One of the most depressing and alarming aspects of the rioting was the extensive damaging done to shops, houses and cars, and to other members of the community who tried to stop the rioting. This included physical attacks on innocent people which resulted in five deaths. Hundreds of people have been burned out of their homes, losing everything. It is worth recalling a few details because some of the reporting on the left has failed to mention, let alone deal with this. Three young Asian men, seeking to protect their property were deliberately mown down and killed by a car. A 68 year old man in London who tried to put out a fire that had been lit, was beaten to the ground by several young people. He later died from his wounds. Another man was shot in the head at point blank range as he sat in his car. In another case, caught on CCTV, a young Malaysian student who had been beaten was helped to his feet by rioters who then went on to rob him. The fact that these instances were widely publicized and no doubt used to demonize all the rioters, in no way detracts from the brutal callousness of such acts.
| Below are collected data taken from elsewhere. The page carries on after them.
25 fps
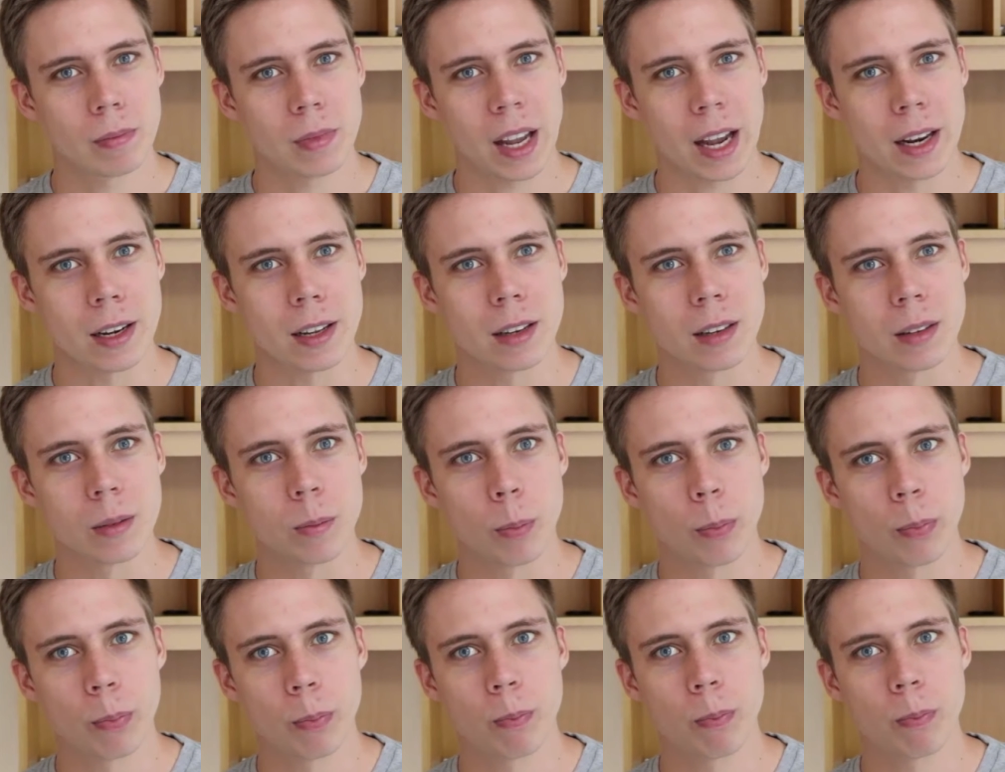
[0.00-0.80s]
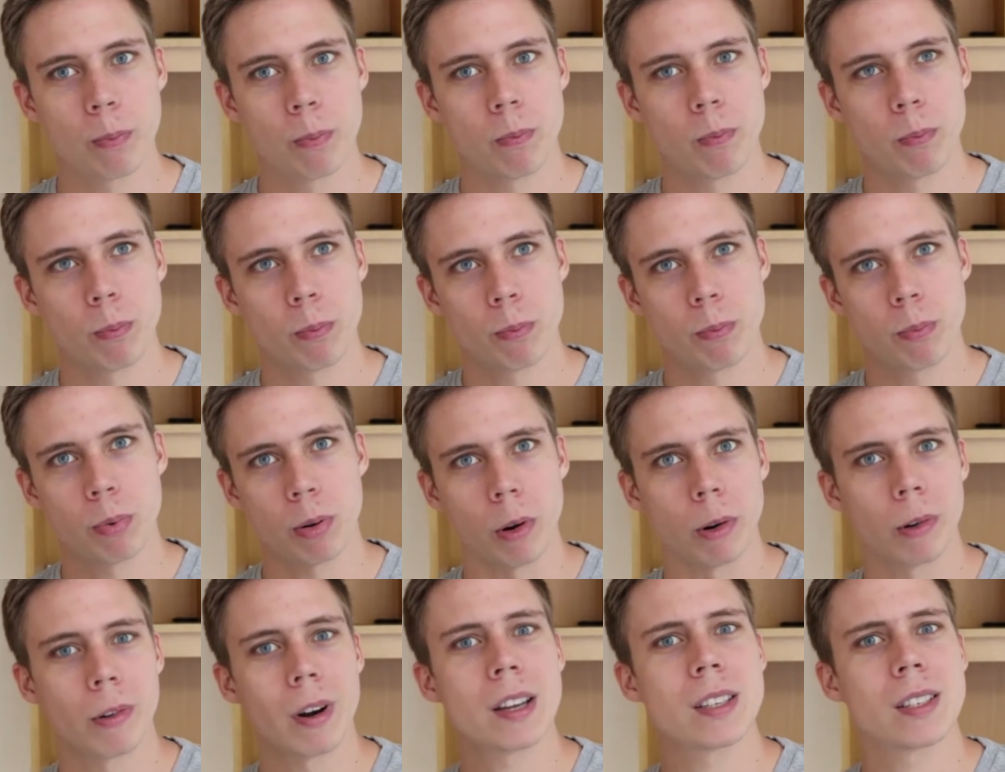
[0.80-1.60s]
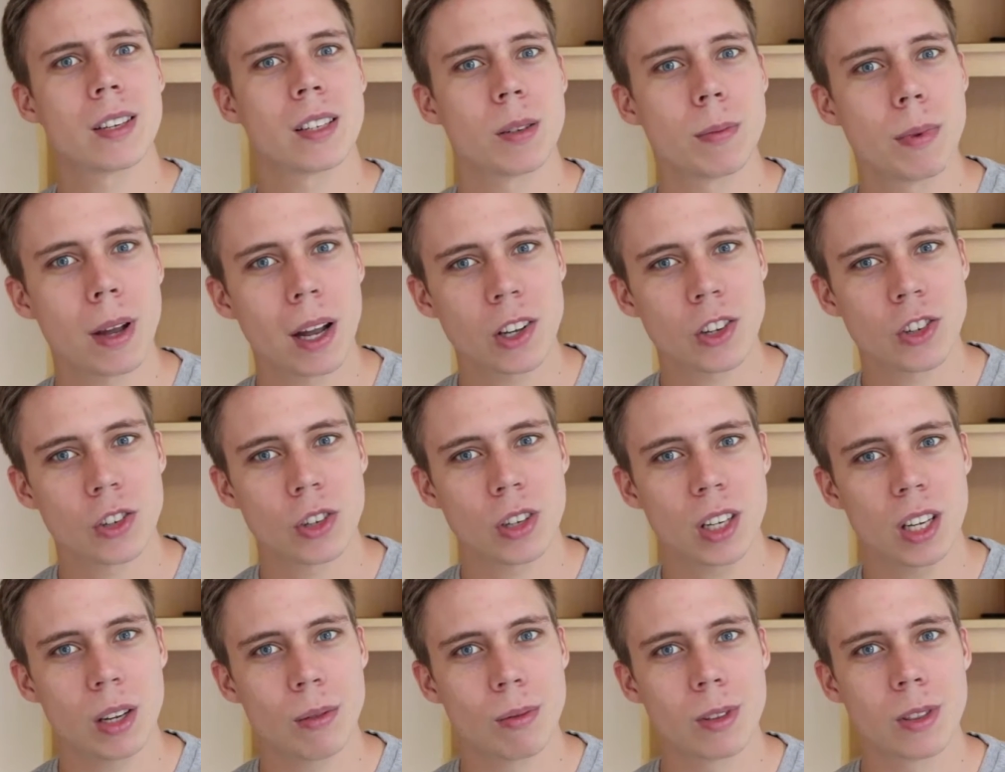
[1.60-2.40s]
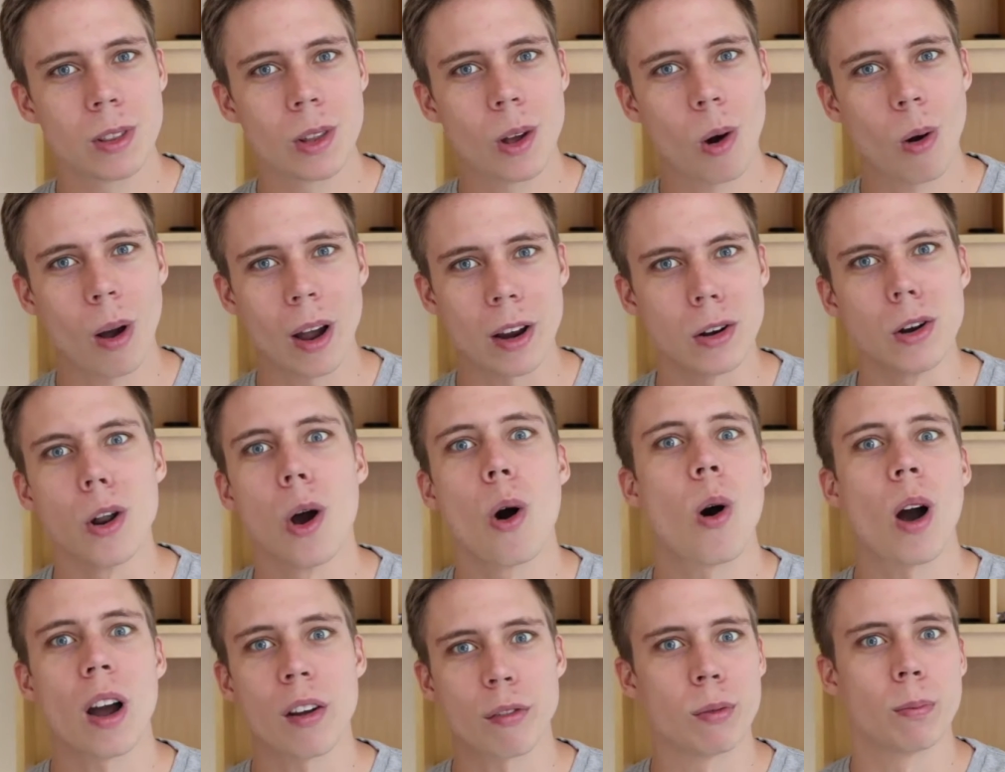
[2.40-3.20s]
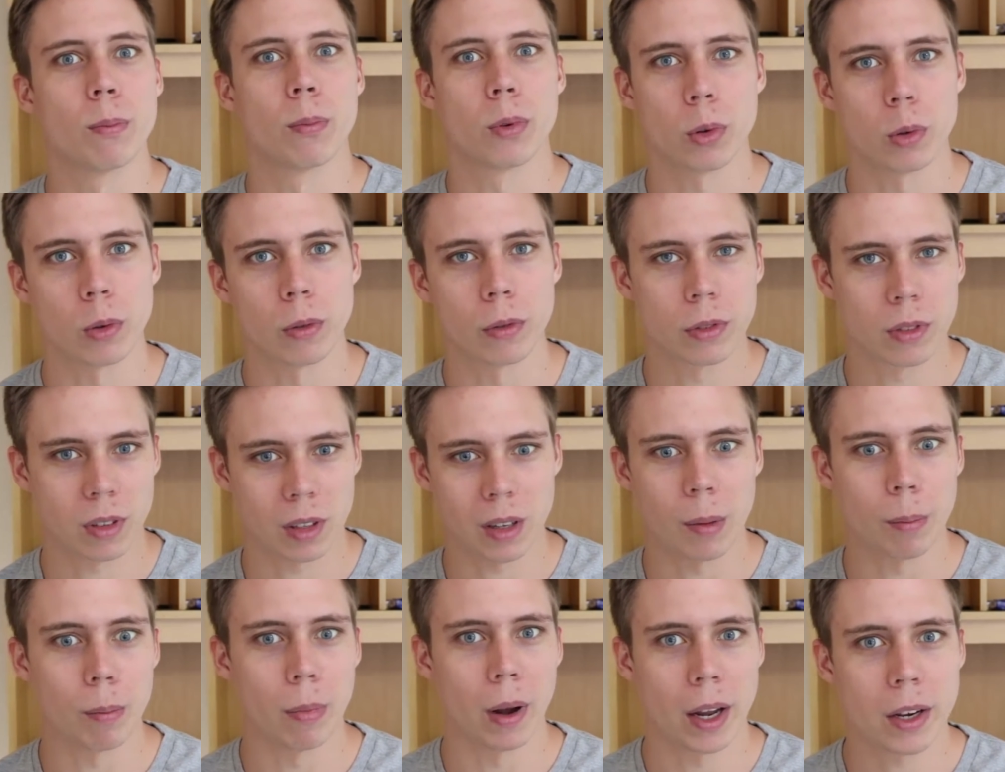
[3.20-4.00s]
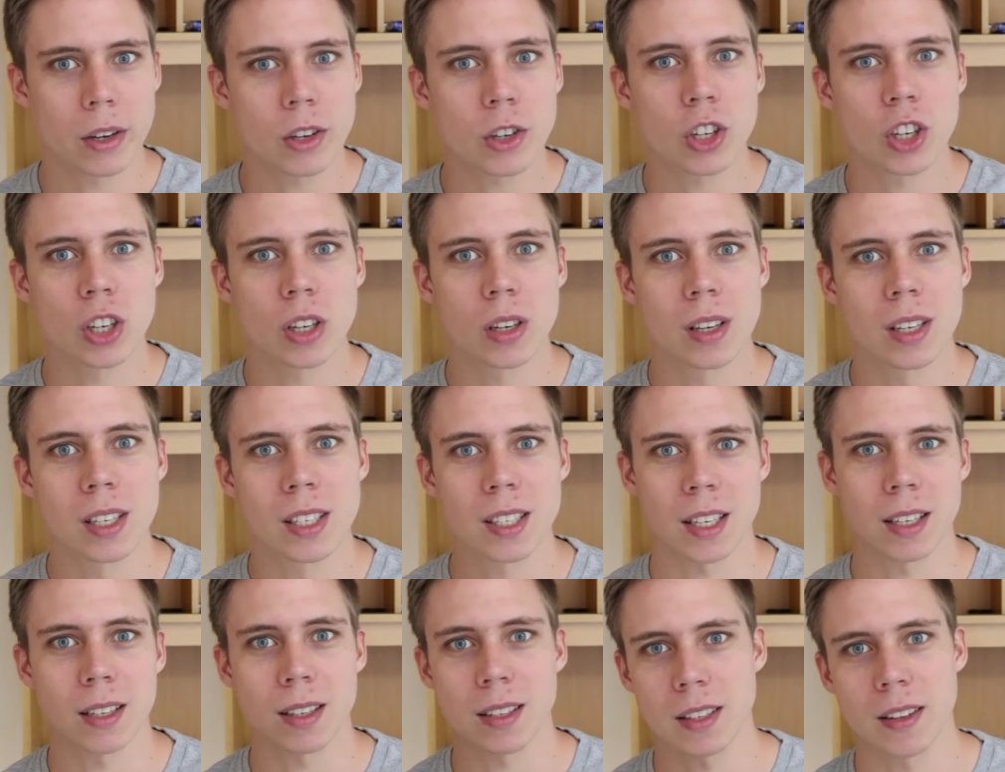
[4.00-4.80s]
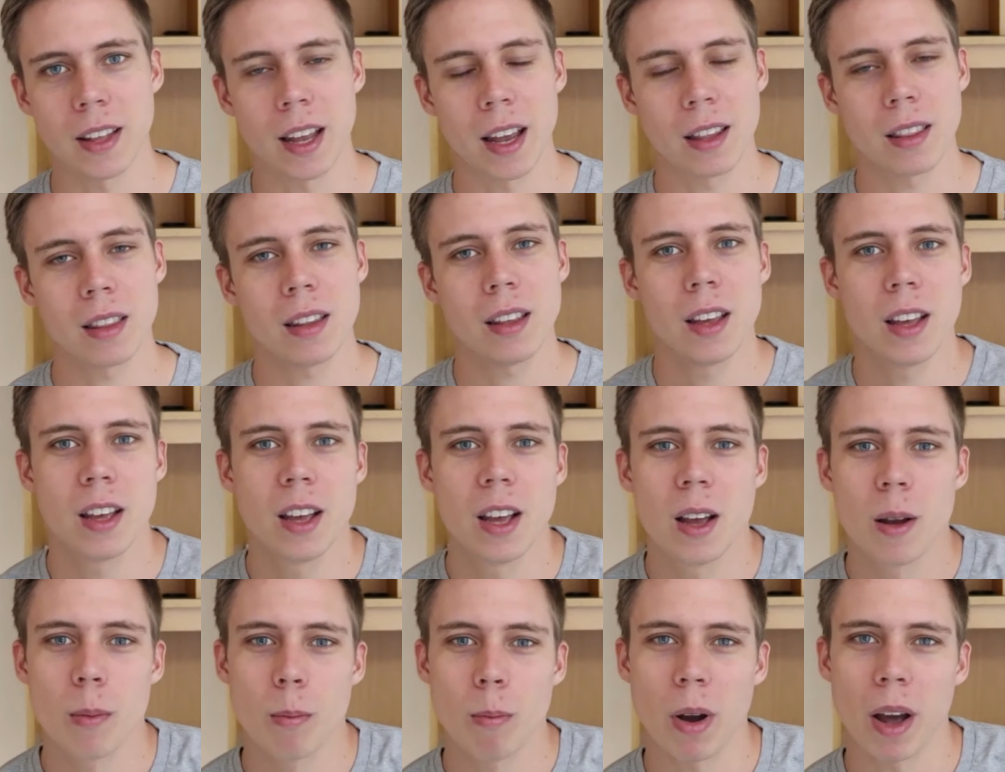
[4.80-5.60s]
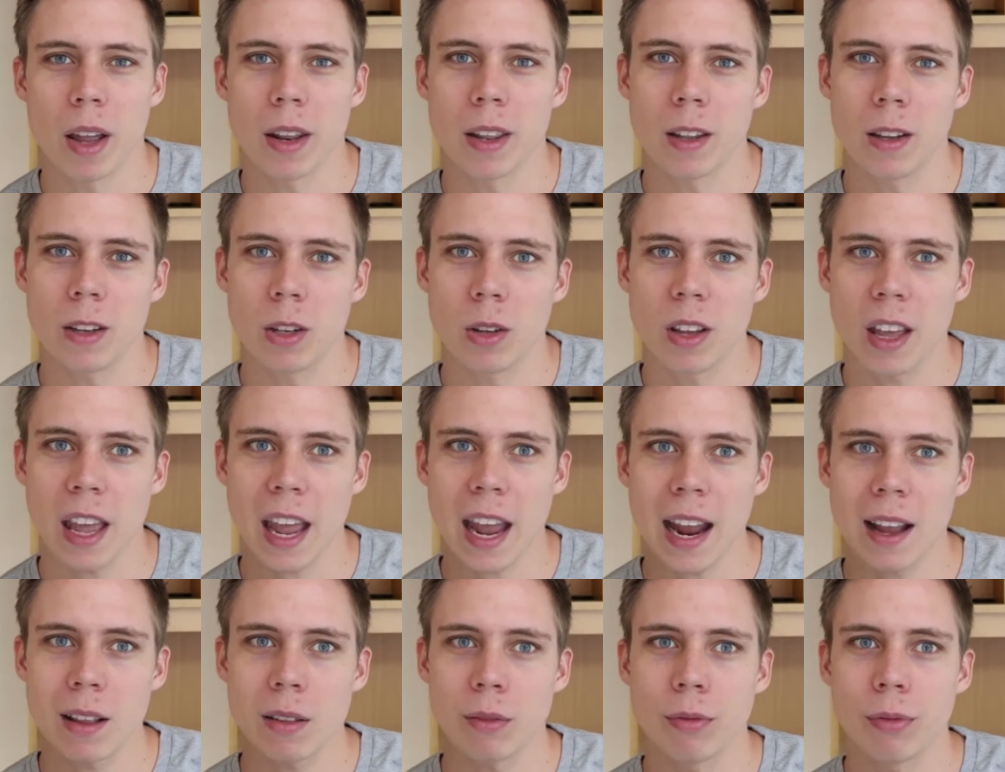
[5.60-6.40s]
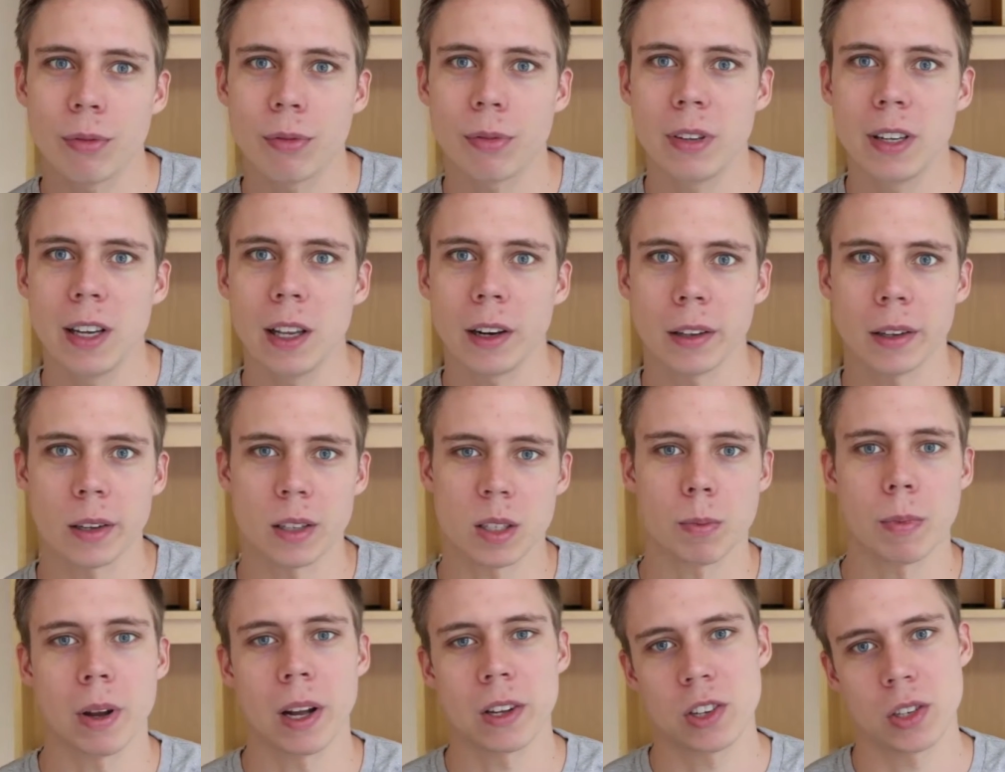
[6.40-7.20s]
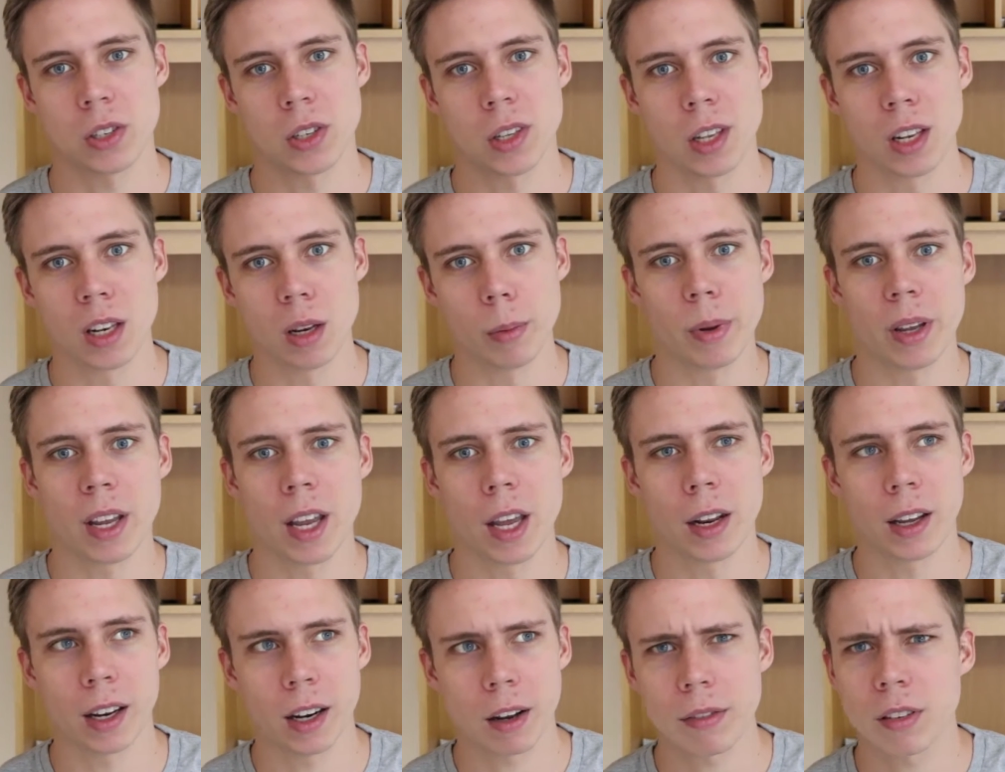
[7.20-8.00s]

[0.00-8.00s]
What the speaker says: I didn't progress as much, even though I know I've improved a bunch since then, but you can't feel it as much as you did in the beginning.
One left-wing journal argued that the rioting and looting was not an attack on the community as the shops looted and burned were chains such as J.D. Sports and Curry’s. This won’t wash. One store was burned out despite being located beneath an apartment block. Everyone living there lost their homes. Small shops were attacked; in one part of London the waiters in Turkish restaurants defended their workplaces with baseball bats.

This is mentioned not to reinforce the rightist agenda which seeks to deflect attention from the underlying causes of the rioting, but to counter the evasiveness by some sections of the left who seem reluctant to face up to the alarming behaviour of some of those who took part in the riots. Likewise, there seems to be reluctance to acknowledge the extraordinary community spirit of those hundreds of people, from all ethnic groups and backgrounds, who came together with brooms, on the morning following the last of the riots in London, and began to clear up the mess.

Unless the underlying conditions of alienation and impoverishment that gave rise to these events are confronted and dealt with, they will recur and the government will use them to turn different communities against each other and prevent the growth of a united popular opposition to the cuts they are trying to impose. Dealing with those conditions will require the mobilization of just such a mass movement, capable eventually of confronting the power of the state. Romanticizing an inchoate upsurge of rioting and looting by disenfranchised and alienated youth will not help to build such a movement.